3.1. Amplitude Modulation

This type of modulation is performed at a fixed incidence angle and wavelength, with the RI variation being detected on the basis of the change in the resonance intensity. The drawback of this approach is given by the low sensitivity and resolution, because the output noise and resolution increase with the noise generated by the light source [31]. This is generally the case of the SPRi systems based on amplitude modulation, measuring the reflectivity of monochromatic incident p-polarized light at a fixed angle, unlike the scanning angle SPR or scanning wavelength SPR (traditionally termed “SPR spectroscopy”) [19]. In this respect, the spectroscopic SPR sensors outperform the SPRi sensors. The contribution of the light source noise in SPR imaging can be substantially reduced by referencing [26][31]. The SPRi sensors use 2D detectors to measure the variations of the intensity of the reflected light (expressed as the percent reflectivity, % R) [13].
The changes of the chemical composition or of the layer thickness near to the metallic surface, inducing variations in the local dielectric constants, are recorded as image contrast. The biomolecular events are detected by collecting difference images, obtained by subtracting a reference image from a post-binding image [19]. Because they are based on intensity interrogation, the SPRi sensors suffer from one order of magnitude worse resolution than the conventional SPR sensors (10−6 compared to 10−7 RIU, respectively) [13][26].

3.2. Angular Modulation

This is the most commonly used type of modulation, based on identifying the angle at which the SPR occurs, which is characteristic of the prism configuration. The metallic film surface is irradiated with monochromatic light and scanned within a certain range of angles. Angular scanning is achieved by either (a) using a scanning source or (b) using a rotating light source or prism with light at a specific angle. When using a fixed source, the beam of light has a divergent angle [12][31].

3.3. Wavelength Modulation

Here, the sensing principle is based on fixing the angle of the incident light at a certain value and modulating the wavelength of the reflected light.

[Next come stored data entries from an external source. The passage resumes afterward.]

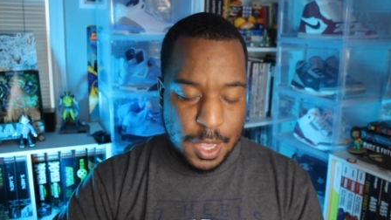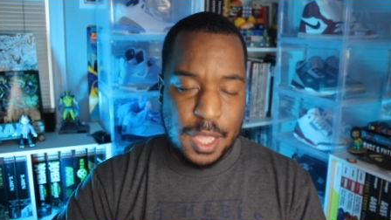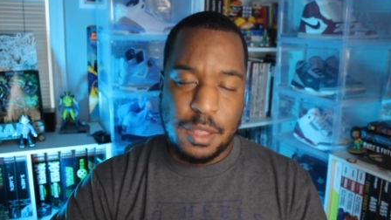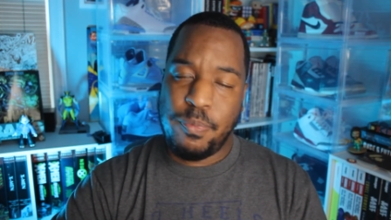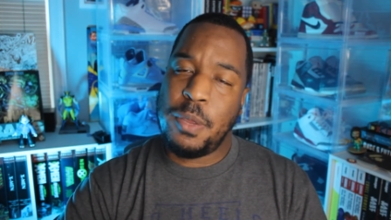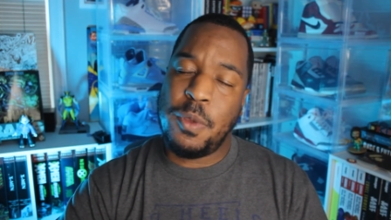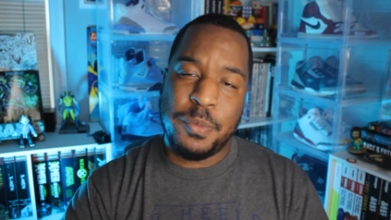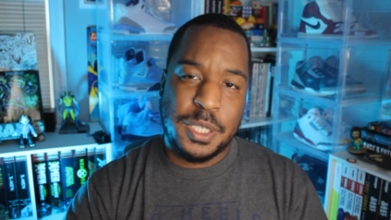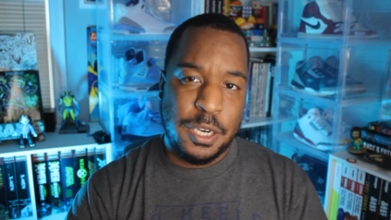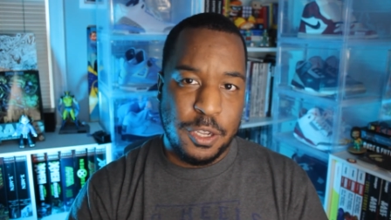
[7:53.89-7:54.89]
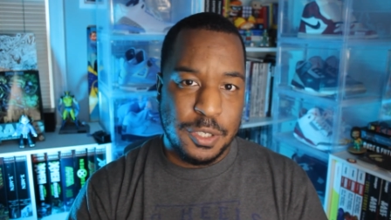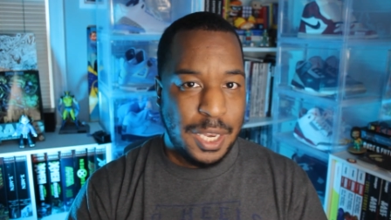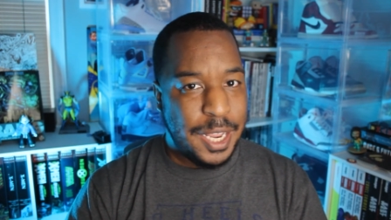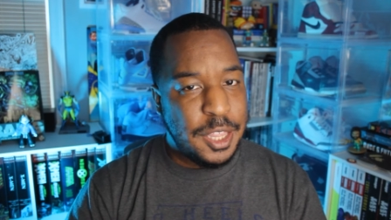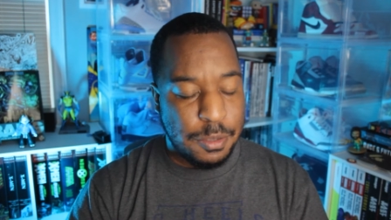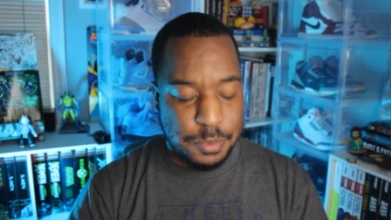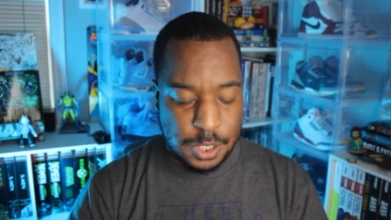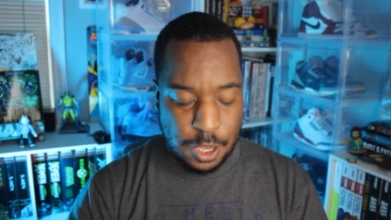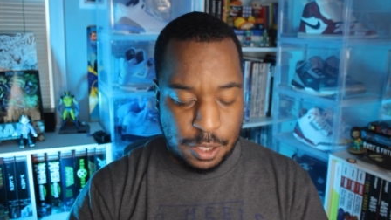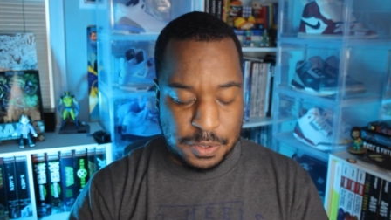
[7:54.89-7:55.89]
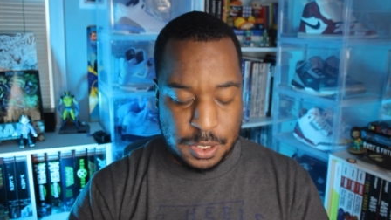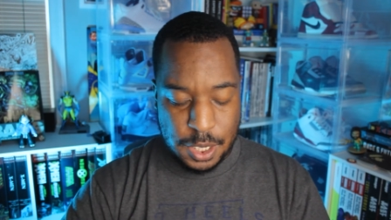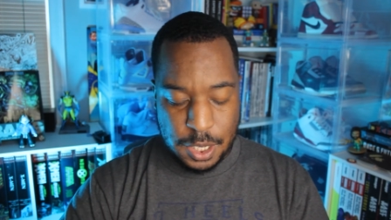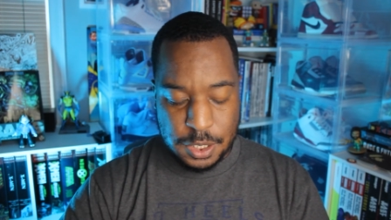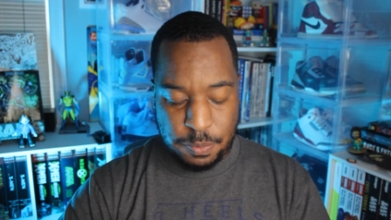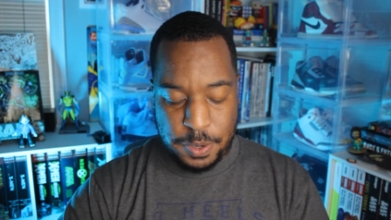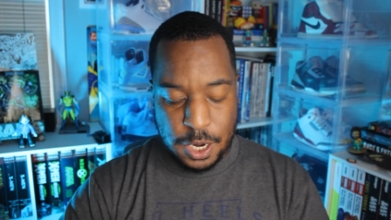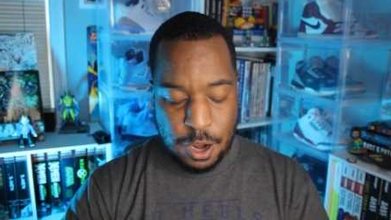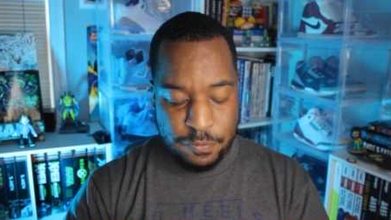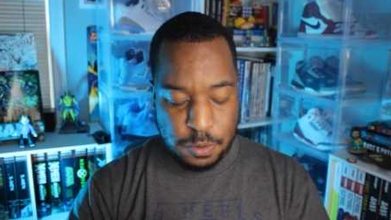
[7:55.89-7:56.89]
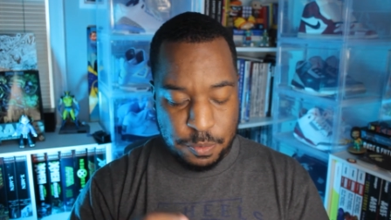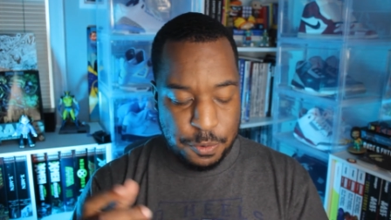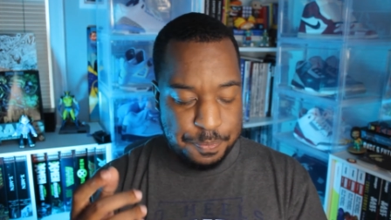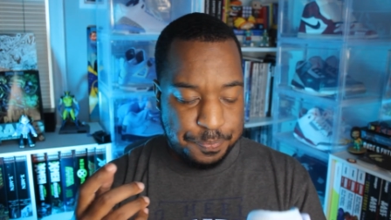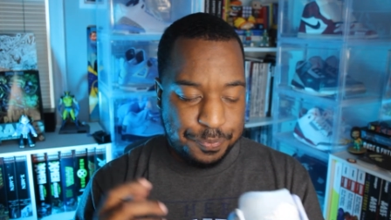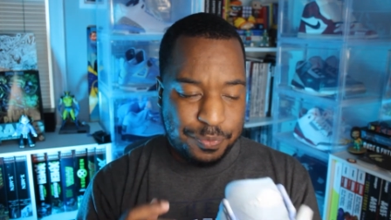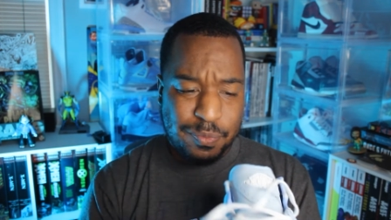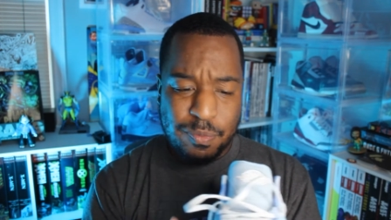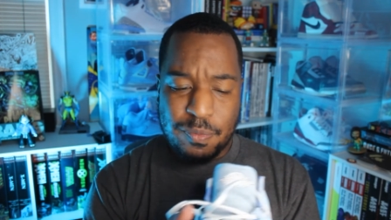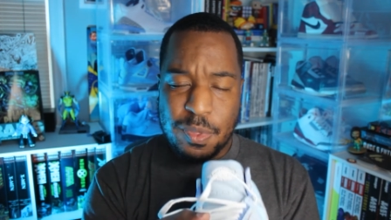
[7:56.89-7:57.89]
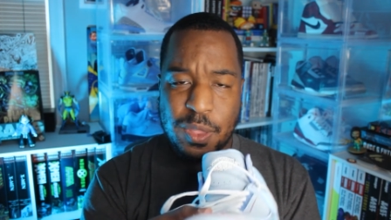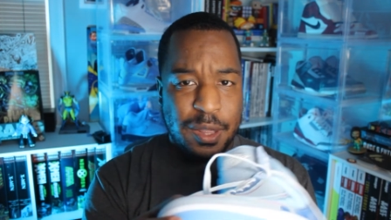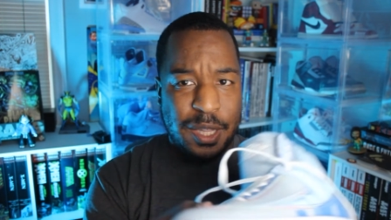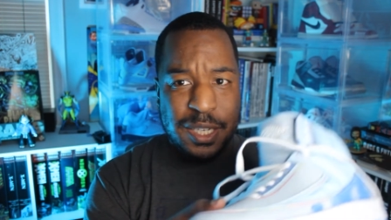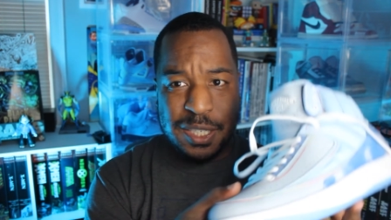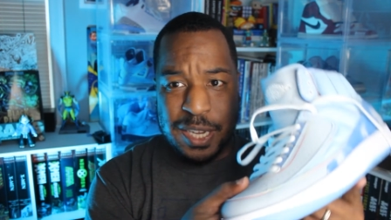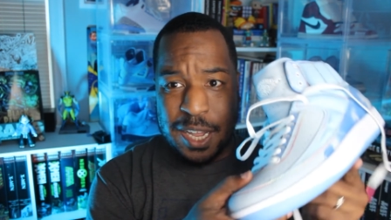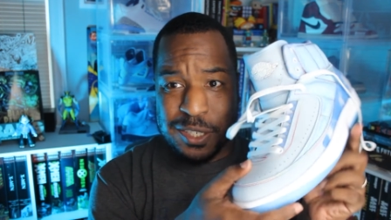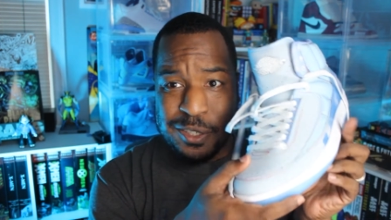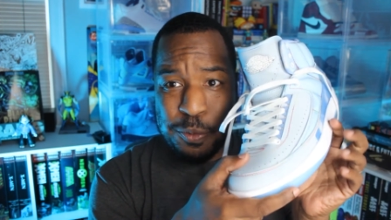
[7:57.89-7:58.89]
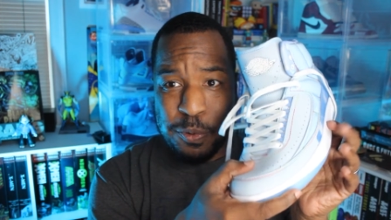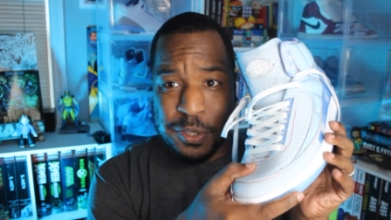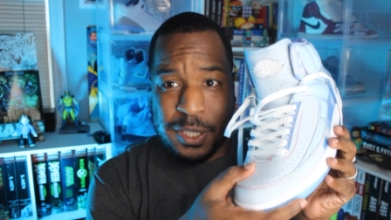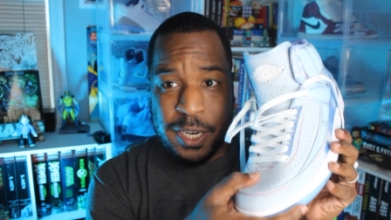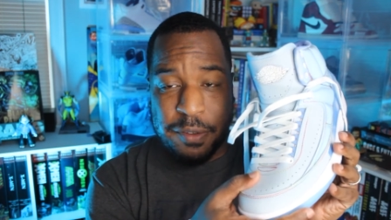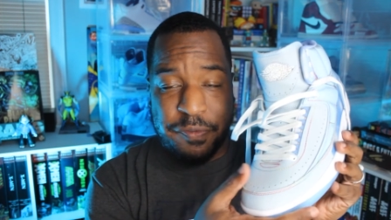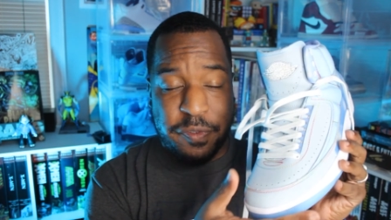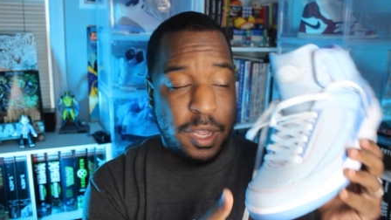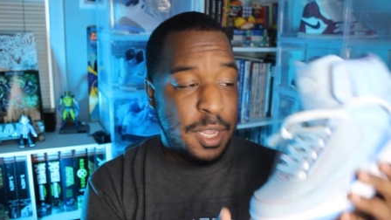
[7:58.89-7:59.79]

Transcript: And the premium materials lend themselves to being comfortable. This is like a super stiff,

The resonant condition is achieved in a prism configuration through attenuated total reflection (ATR). The reflected intensity dip is measured versus the change in the refractive index over a range of incident wavelengths [33].

3.4. Phase Modulation

Under SPR, the phase of light can cause a sharp dip in the angular dependence of the phase on the p-polarized light. This method introduces the “probe” beam and the “reference” beam, the latter which is used for comparison with the s-polarized portion of the main beam [30]. The phase shifts Δφ due to interference are observed through spatial displacement of the light beam. The phase shift in SPR conditions ∆φmax produces a change in the refractive index n of the medium, so that the phase derivative ∆φ/∆n can be measured. [34]. Maximal phase variations occur in the very dip of the SPR curve, where the vector of the “probe” electric field is maximal, whereas maximal amplitude changes are observed on the resonance slopes; thus, the sensitivity of the phase to RI variations is at least 10 times larger than the sensitivity of amplitude to RI changes [34][35]. Phase noises are orders of magnitude lower compared to amplitude ones, providing a better signal-to-noise ratio [30]. The phase modulation is better fitted for SPRi and multiplex analysis with parallel detection of thousands of channels [36]. On the other hand, recently developed phase-modulation systems can achieve a LOD of 4 × 10−8 RIU [34][36] and are suitable for incorporation into SPRi devices, but due to their complexity, they are not amenable for point-of-care testing (POCT) platforms [26][31].